Elevar’s active portfolio collectively delivers on 10 of the 17 Sustainable Development Goals (SDGs). Elevar’s impact framework identifies and assesses business metrics that best demonstrate the progress of our portfolio companies on three main dimensions: Community, Business Model and Scale. This is consistent with our belief that, for lasting impact, it is important to identify business metrics that speak to impact as well as business performance – in effect, a commercial approach to impact investing.

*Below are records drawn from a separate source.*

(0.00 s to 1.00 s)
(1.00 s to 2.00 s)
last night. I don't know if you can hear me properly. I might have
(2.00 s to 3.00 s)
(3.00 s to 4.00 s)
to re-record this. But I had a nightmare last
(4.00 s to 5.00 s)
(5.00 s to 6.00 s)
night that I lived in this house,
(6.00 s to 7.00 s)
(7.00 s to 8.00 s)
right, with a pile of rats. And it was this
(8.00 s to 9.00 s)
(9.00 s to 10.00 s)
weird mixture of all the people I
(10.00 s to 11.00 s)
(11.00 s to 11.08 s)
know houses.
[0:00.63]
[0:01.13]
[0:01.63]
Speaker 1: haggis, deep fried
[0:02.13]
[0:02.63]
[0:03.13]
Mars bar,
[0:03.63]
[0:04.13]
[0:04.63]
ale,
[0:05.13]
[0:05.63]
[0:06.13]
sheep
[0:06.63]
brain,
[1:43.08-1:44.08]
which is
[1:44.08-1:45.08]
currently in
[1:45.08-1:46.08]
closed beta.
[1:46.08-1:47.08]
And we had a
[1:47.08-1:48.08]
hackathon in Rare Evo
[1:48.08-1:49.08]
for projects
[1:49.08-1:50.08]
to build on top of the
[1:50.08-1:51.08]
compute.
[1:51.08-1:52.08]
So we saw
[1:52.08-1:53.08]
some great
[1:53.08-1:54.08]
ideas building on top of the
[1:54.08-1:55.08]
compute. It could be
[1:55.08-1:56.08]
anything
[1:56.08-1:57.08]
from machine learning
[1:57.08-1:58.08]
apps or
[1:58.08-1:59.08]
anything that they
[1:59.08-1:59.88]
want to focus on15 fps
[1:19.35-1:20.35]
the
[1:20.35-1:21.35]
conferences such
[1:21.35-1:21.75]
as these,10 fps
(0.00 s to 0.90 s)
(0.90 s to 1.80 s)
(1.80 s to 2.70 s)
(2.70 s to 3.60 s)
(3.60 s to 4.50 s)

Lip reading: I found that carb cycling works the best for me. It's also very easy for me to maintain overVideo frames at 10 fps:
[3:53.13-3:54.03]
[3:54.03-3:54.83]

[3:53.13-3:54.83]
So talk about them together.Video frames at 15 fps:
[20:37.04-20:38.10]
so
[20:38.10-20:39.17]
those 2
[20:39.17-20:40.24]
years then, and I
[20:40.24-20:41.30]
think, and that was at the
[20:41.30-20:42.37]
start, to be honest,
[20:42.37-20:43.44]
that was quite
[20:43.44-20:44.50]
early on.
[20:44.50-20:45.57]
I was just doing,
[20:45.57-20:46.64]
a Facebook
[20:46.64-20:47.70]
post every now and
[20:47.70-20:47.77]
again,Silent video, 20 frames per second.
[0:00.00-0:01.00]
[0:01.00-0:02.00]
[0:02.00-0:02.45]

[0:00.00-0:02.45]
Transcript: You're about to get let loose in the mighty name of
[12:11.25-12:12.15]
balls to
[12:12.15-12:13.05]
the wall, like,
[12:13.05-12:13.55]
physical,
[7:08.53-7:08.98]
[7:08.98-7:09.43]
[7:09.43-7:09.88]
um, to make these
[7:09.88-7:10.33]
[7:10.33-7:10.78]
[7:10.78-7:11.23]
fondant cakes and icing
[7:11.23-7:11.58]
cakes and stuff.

Community demonstrates the degree to which the company is focused on Elevar’s target customer segment (underserved individuals and their enterprises, in low income communities). The Business model demonstrates customer engagement with the company and is a metric that reflects how the company successfully and continuously addresses the needs of the target customer segment. Lastly, Scale is a measure of the company’s ability to scale and cater to large, unmet customer demand illustrated by the total number of customers reached or product/services distributed by the company to date.
The Elevar team conducted a comprehensive exercise to see how the Elevar portfolio is contributing to the Sustainable Development Goals (SDGs), the set of 17 goals adopted by the Member States of the United Nations as part of the “2030 Agenda for Sustainable Development.”
We considered two factors as we mapped our companies with the SDGs:
Direct goals: We first identified the SDGs that are directly aligned with the primary business of each of our portfolio companies. You will find the individual company mapping on the respective Elevar company page. Our companies are listed on the Entrepreneur page here. Mapping the impact metrics of our portfolio companies to the direct goals was accomplished by parsing through the respective targets associated with the relevant SDGs.
Positive externalities: There are some SDGs that are not directly targeted by the primary business of our companies but the focus on direct goals often leads to positive externalities that spill over to other SDG goals. These positive externalities portray Elevar’s comprehensive contribution towards the SDGs but do not always have measurable metrics. For example, education and its impact on gender equality, or MSME financing increasing access to capital and as a result reducing inequality.
Elevar’s investment focus is to capitalize on entrepreneurs who create access for underserved customers in low-income communities. The Elevar Method, or Human Centered Venture Capital, has resulted in investments in areas such as agriculture finance, education finance, low-income housing finance, payment networks, MSMEs or small business finance, migrant services, and rural healthcare. Together, Elevar’s active portfolio contributes to 10 of the 17 SDGs.